Most of India’s ‘middle class’ earns between 1K and 2K
Despite its shaky empirical foundations, the myth of the Great Indian Middle Class persists. A new Asian Development Bank report lauds the rise of the Indian middle class and projects it as the engine of global growth. However, according to the definition used in the report itself, the vast majority of this middle class earns between Rs 1,000 and Rs 2,000 per person per month. Only 0.0009% of Indians earn more than Rs 10,000 per month.
However, the definitions used to arrive at such conclusions scarcely fit with the traditional definition of the middle class, as those who have not inherited wealth, hold regular jobs and enjoy a degree of financial security that allows them to consume and save and support the maintenance of law and order. The ADB report defines the middle class as those earning between $2 and $20 per person per day, measured in international dollars, ie adjusted for purchasing power parity. The ADB does add further nuance by splitting the middle class into three sub-sections
: lower middle class ($2 – $4), middle middle ($4 – $10) and upper middle ($10 – $20).

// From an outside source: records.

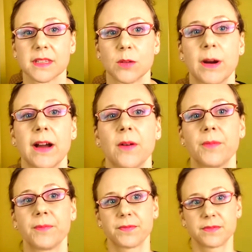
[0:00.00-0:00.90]
Wow,
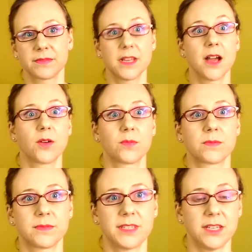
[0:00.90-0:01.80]
no,
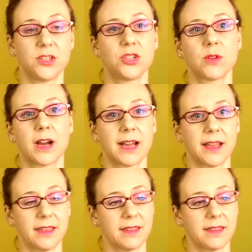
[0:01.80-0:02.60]
D, too high.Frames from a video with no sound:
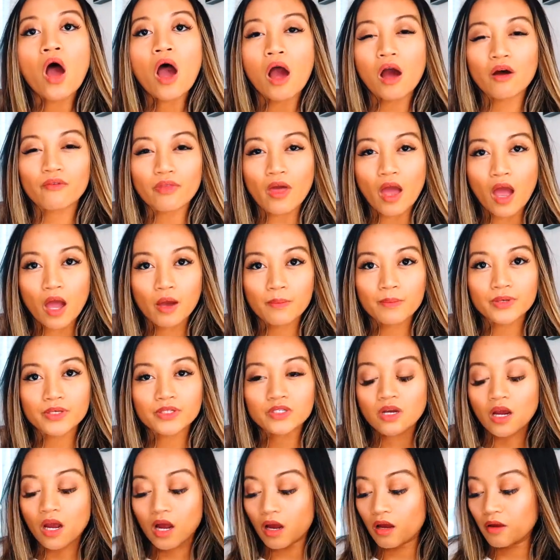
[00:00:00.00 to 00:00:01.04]
have the
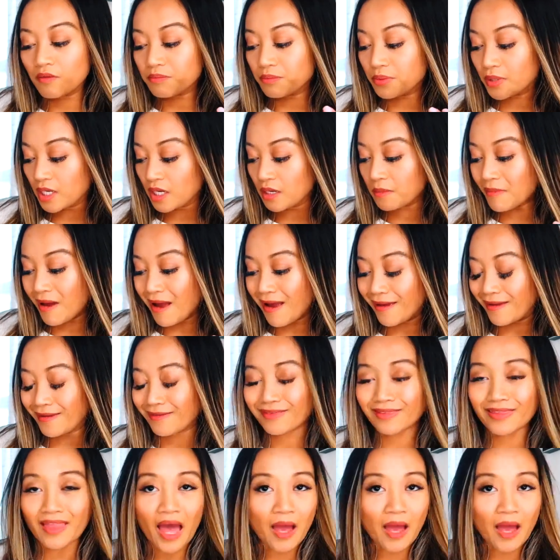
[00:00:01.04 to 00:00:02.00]
habit of putting my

The vast majority of the Indian middle class 82% of it, or 224 million people – however, fit into the first category. Since $1 PPP is Rs 17.256, this means that the vast majority of the Indian middle class earns between Rs 1035 and Rs 2070.
The ADB report shows that middle-class Indians systematically define themselves as poorer than they actually are in surveys. Even by this fairly stingy definition, in all of developing Asia, only Uzbekistan , Lao, Nepal and Bangladesh have a middle class that is a smaller proportion of the total population than in India . China’s middle class is 63% of its population, Sri Lanka’s 59% and Pakistan’s 40%.